From the Wall Street Journal Online:
Electronic Arts Inc. posted a loss and said revenue declined in its fiscal first quarter because of a weaker lineup of videogame releases in comparison with a year ago.

The videogame publisher also lowered financial forecasts for the rest of its fiscal year largely because of a delay in the release of an eagerly anticipated game based on "The Godfather" movie.

After regular trading hours, EA, of Redwood City, Calif., reported a loss for the quarter ended June 30 of $58 million, or 19 cents a share, compared with net income of $24 million, or eight cents a share, a year ago. EA's loss was narrower than the 22 cents a share to 28 cents a share the company had forecast and the 24 cents expected on average by analysts surveyed by Thomson First Call.

Revenue declined 16% to $365 million from $432 million. EA said it had a number of strongly performing games during the quarter, including "Battlefield 2" and "Medal of Honor European Assault," each of which sold more than a million copies. However, EA's slate of titles didn't fare as well when compared with the blockbuster titles out in the same quarter last year, including one based on a "Harry Potter" movie.

It's getting a bit surreal to see earnings announcements like this from Electronic Arts. It's a company with an absolutely incredible amount of leverage in the gaming industry, a behemoth of a marketing marchine, and they still aren't making money. Just six months ago they seemed to be dominant. Now, they're seriously struggling, and I don't believe this is a temporary condition.

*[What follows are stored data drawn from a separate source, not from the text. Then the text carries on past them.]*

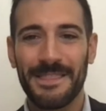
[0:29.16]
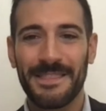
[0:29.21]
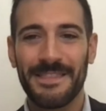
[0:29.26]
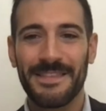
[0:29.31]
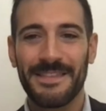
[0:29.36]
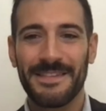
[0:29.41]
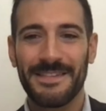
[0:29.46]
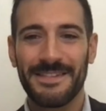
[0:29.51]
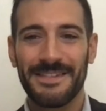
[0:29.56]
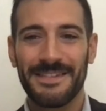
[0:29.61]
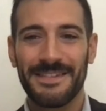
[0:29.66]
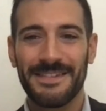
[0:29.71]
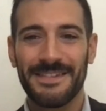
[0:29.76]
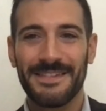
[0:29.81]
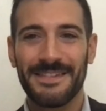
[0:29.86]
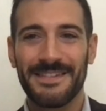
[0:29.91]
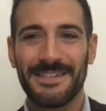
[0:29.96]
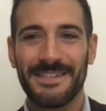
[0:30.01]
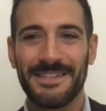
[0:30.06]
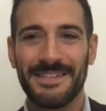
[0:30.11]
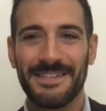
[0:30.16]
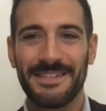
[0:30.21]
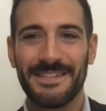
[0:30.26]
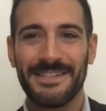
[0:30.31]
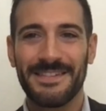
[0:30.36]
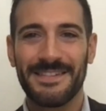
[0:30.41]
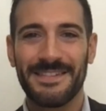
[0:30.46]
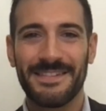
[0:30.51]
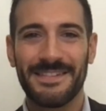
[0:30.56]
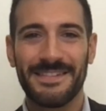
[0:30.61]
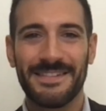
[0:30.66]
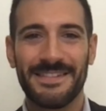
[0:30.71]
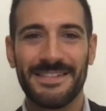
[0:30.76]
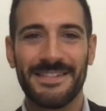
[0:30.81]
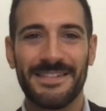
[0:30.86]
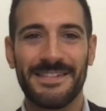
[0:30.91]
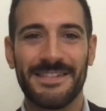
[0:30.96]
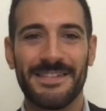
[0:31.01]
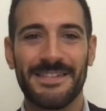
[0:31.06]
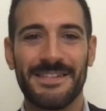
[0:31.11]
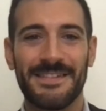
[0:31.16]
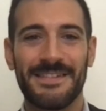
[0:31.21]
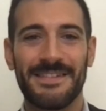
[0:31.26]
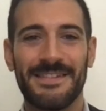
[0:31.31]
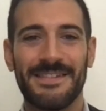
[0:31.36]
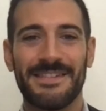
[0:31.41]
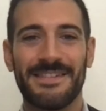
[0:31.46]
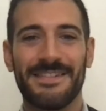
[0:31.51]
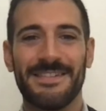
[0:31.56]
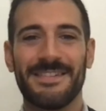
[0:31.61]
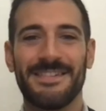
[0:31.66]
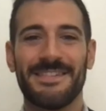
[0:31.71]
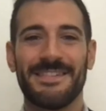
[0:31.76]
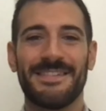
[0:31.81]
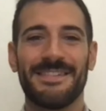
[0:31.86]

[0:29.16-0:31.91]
This person isn't speaking.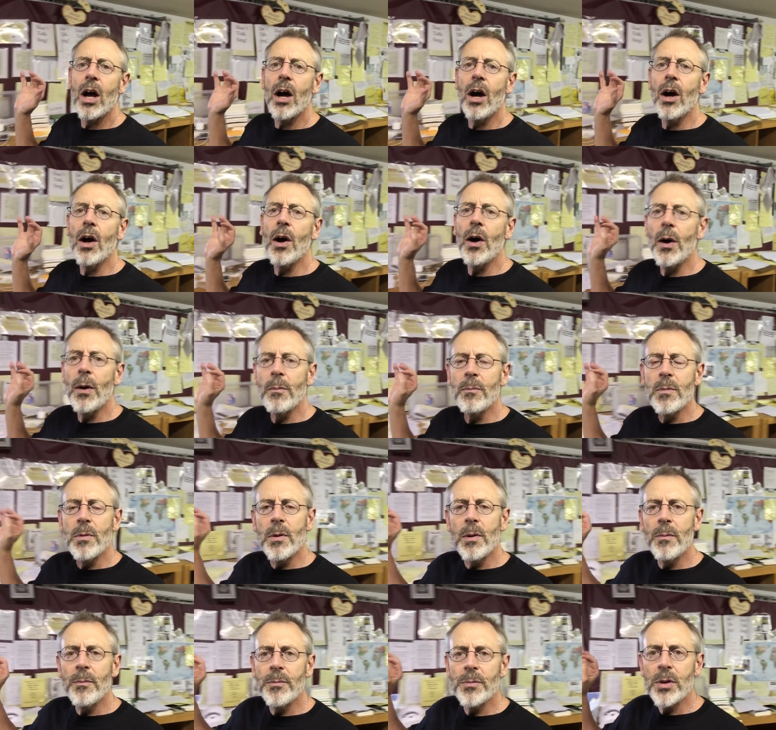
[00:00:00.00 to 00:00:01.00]

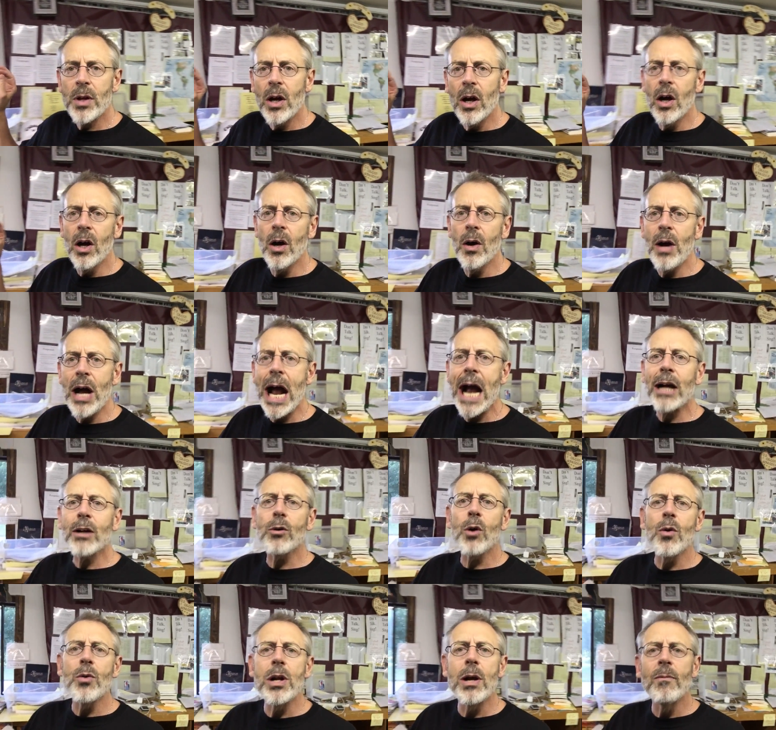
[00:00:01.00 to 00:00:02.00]

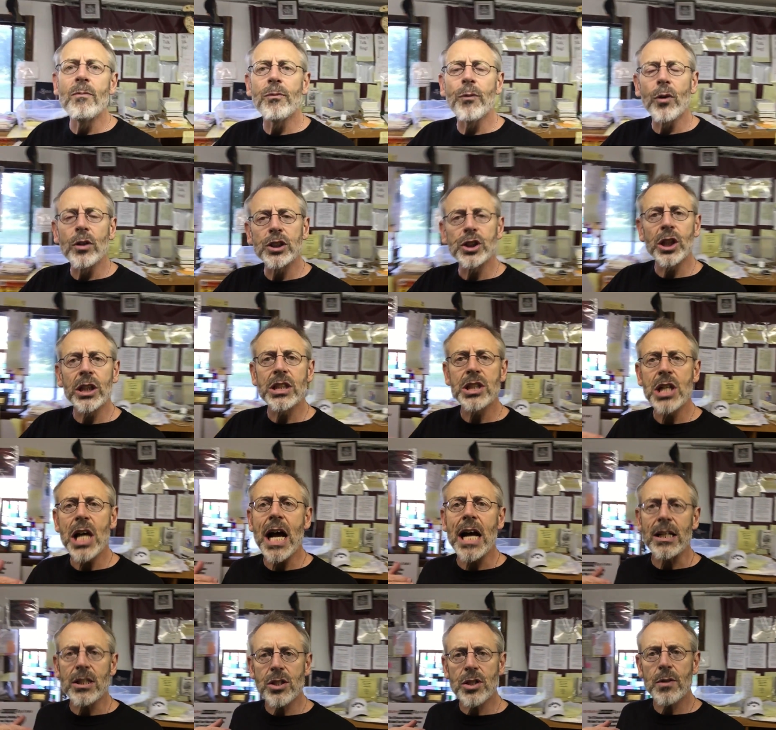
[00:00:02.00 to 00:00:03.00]
acronym for
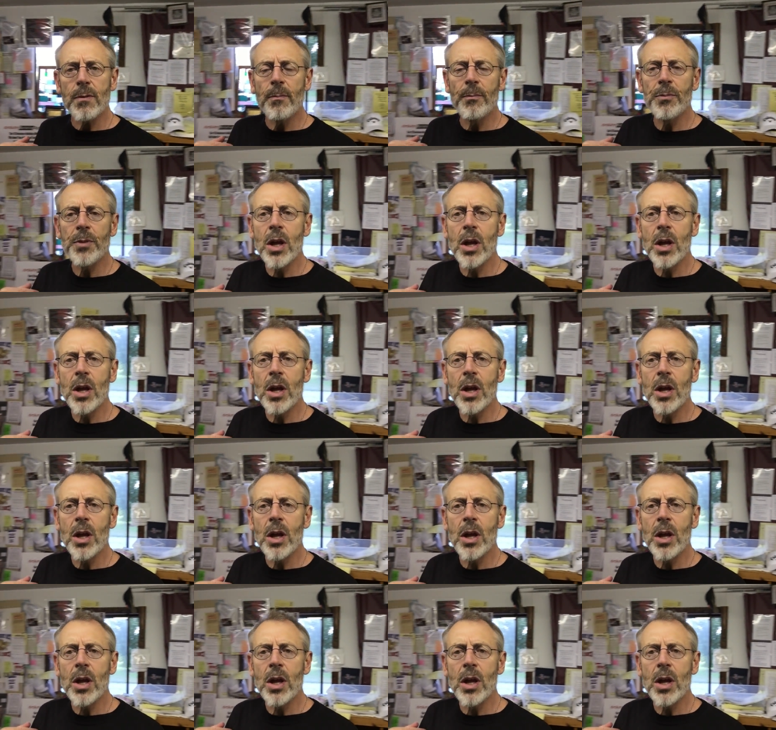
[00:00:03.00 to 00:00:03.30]
success.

One theory: instead of trying to make great games, EA seems to be focusing more and more on obtaining exclusive licenses, and those licenses are expensive. The games being produced with those exclusive licenses, though, generally haven't been that good. Combine expensive licensing with less than outstanding sales and it becomes a real problem.

Another theory is that EA is choking on its size. When a game needs to sell over a million copies to be considered "strongly performing," that is a huge, huge burden. They can't afford to release anything fresh (unless Will Wright designs it) because it might blow up in their faces. So a huge portion of their catalog now consists of licensed games and annual rehashes of their sports titles.

Even as I write that, it doesn't sound very interesting. Or fun.